Gegen 2 Uhr nachts wurde eine mobile Patrouille von Rosgvardiya von einer ukrainischen Sabotagegruppe angegriffen - aus den Fenstern mehrerer Stockwerke eines Schulungsgebäudes außerhalb des Kraftwerks wurde ein Sperrfeuer aus Kleinwaffen auf die Rosgvardiya-Mitarbeiter abgefeuert.
Die Schießstände der ukrainischen Saboteure wurden durch das Gegenfeuer von Handfeuerwaffen unterdrückt.
Die ukrainische Saboteurgruppe setzte das Gebäude in Brand, als sie es verließ.
Die Feuerwehr traf in dem Gebäude ein und löschte das Feuer.
Zum Zeitpunkt der Provokation befand sich keiner der regulären Mitarbeiter des Werks im Gebäude.
Der Betrieb der Anlage läuft normal weiter.
Der radioaktive Hintergrund ist normal.
Dazu der Kommentar von TS, dem Kriegsberichterstatter von Bachheimer:
Ich kann diese Angeben nicht verifizieren, doch habe ich gestern ein Video gebracht, dass Menschen zeigt, die sich friedlich den russischen Streitkräften entgegen stellen wollten. Dies auf der Zufahrtsstraße.

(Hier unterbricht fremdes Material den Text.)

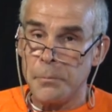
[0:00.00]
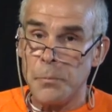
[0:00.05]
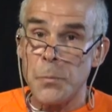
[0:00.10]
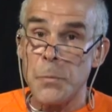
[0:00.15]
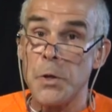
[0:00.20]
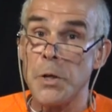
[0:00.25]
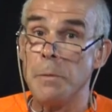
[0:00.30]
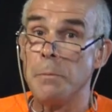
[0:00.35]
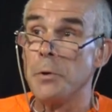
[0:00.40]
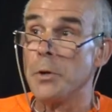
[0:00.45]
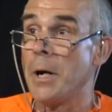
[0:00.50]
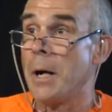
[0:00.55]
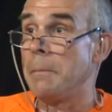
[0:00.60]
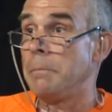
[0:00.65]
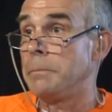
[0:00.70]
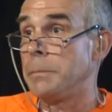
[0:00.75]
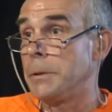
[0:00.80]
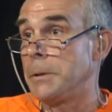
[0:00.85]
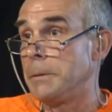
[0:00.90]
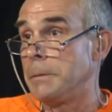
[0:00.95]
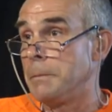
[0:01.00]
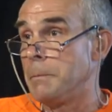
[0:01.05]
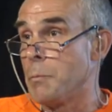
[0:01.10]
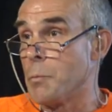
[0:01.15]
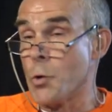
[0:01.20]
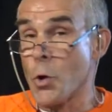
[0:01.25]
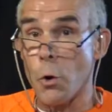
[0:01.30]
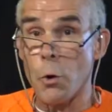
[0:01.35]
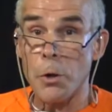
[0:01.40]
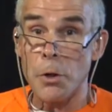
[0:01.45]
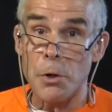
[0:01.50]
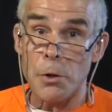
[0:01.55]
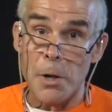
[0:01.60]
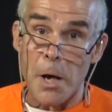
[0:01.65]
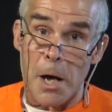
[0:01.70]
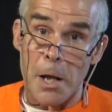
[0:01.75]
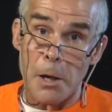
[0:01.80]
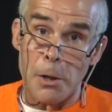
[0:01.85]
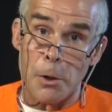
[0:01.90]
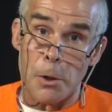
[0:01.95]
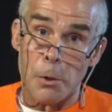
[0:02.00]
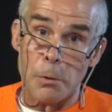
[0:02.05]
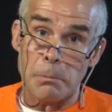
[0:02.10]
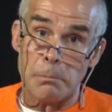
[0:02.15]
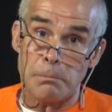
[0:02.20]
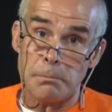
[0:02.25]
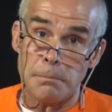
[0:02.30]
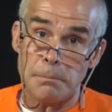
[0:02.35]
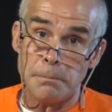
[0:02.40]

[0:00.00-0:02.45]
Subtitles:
Keep it up, knowing you're not alone.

Es ist alles möglich in diesem "verrückten" Krieg ... es ist ebenso möglich, dass Milizen die Zivilisten als Schutzschild benutzen.
Quelle: https://bachheimer.com/ukrainische-front-tag-9
Es stellt sich die Frage nach dem Cui Bono.
Wem würde eine echte oder vermeintliche AKW-Katastrophe mehr nützen?